Gestational Diabetes Quick Facts     PB180


-          Early Screening – recommended in overweight and obese women with additional risk factors (can use either 50g or 75g…but if 75g, just do the fasting and 2-hour values)

o   Risk factors = physical inactivity, 1st degree relative with DM, high-risk race/ethnicity, prior infant >4000g, prior GDM, HTN (140/90 or tx), HDL <35, triglycerides >250, PCOS,

prior A1c 5.7% or higher (or other test showing impaired glucose tolerance), BMI 40+, acanthosis nigricans, h/o cardiovascular disease


-          Routine Screening – all pregnant women between 24-28 weeks gestation (use the 50g for screening…cutoffs of 130, 135 and 140 are all acceptable)
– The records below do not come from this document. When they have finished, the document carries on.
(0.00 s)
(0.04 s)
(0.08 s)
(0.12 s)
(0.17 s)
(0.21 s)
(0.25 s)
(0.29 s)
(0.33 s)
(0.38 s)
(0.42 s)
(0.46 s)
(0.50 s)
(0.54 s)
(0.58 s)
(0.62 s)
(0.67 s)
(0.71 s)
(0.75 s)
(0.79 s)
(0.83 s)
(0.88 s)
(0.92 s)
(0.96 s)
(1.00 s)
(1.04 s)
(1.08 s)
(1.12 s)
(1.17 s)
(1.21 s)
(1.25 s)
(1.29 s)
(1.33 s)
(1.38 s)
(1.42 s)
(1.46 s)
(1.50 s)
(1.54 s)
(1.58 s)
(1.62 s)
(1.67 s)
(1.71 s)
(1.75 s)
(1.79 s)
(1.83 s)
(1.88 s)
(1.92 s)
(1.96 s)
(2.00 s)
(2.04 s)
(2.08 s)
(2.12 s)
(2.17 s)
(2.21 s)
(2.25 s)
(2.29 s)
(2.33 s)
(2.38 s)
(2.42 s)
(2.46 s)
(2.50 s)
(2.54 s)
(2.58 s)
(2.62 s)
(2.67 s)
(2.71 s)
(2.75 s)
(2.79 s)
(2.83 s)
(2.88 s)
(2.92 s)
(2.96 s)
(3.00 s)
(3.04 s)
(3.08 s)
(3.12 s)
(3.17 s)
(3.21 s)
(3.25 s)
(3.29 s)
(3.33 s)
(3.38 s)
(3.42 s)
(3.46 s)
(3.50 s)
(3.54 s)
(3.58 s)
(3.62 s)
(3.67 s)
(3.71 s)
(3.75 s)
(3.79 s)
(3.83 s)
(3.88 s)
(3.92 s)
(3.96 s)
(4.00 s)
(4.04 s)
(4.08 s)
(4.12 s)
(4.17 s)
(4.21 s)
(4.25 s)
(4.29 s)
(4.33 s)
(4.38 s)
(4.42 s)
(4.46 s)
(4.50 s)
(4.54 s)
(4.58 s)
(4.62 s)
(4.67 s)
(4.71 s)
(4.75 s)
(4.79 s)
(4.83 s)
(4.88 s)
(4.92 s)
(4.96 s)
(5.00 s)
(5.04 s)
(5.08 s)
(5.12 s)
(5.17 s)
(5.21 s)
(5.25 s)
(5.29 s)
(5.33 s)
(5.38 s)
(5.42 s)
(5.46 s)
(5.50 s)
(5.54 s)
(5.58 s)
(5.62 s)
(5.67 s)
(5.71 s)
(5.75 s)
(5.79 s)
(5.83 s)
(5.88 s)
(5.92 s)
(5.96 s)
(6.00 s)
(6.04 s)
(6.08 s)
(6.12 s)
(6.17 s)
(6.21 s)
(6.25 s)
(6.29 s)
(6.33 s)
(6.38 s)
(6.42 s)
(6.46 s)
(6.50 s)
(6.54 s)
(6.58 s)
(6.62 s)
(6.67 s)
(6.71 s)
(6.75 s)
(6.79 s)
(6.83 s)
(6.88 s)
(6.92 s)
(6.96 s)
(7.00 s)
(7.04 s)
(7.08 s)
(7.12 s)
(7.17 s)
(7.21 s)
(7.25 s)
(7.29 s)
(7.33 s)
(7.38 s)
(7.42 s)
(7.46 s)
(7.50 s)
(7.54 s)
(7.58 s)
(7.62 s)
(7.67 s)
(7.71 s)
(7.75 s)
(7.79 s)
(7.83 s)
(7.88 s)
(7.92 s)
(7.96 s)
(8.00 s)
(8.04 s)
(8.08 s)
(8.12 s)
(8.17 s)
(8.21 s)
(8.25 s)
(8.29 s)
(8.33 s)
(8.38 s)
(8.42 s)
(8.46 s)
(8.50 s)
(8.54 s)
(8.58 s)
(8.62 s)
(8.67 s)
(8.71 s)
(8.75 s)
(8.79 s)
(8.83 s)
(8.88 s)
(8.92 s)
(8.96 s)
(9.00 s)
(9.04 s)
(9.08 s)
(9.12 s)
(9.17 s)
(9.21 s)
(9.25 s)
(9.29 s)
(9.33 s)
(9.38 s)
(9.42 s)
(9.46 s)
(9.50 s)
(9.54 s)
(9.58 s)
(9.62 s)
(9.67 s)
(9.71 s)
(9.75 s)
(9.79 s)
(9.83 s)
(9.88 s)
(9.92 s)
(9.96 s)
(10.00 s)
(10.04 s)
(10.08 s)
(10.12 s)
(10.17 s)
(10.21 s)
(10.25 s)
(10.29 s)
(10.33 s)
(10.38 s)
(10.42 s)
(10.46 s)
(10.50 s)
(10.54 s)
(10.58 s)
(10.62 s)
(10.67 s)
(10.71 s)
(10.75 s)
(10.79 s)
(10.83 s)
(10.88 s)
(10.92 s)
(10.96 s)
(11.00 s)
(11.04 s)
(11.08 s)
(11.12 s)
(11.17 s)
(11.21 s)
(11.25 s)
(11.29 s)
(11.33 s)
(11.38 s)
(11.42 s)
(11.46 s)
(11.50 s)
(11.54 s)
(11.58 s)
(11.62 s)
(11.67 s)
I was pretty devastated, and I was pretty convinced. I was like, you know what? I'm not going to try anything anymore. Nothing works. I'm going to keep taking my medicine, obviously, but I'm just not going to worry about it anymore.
o   If 50g is abnormal, then proceed with diagnostic 100g…traditionally required 2 elevated values for dx, but also acceptable to use 1 elevated value for dx

                  o   We use the Carpenter Coustan cut-offs of 95-180-155-140

-          Repeat Screening – women with an abnormal screening test but normal diagnostic test in the 1st trimester should have repeat testing at 24-28 weeks (okay to skip directly to 3h diagnostic test)

-          Blood Glucose Monitoring – should be done 4x/day (at least until control is proven), should be reviewed weekly by physician (more or less frequently depending on control)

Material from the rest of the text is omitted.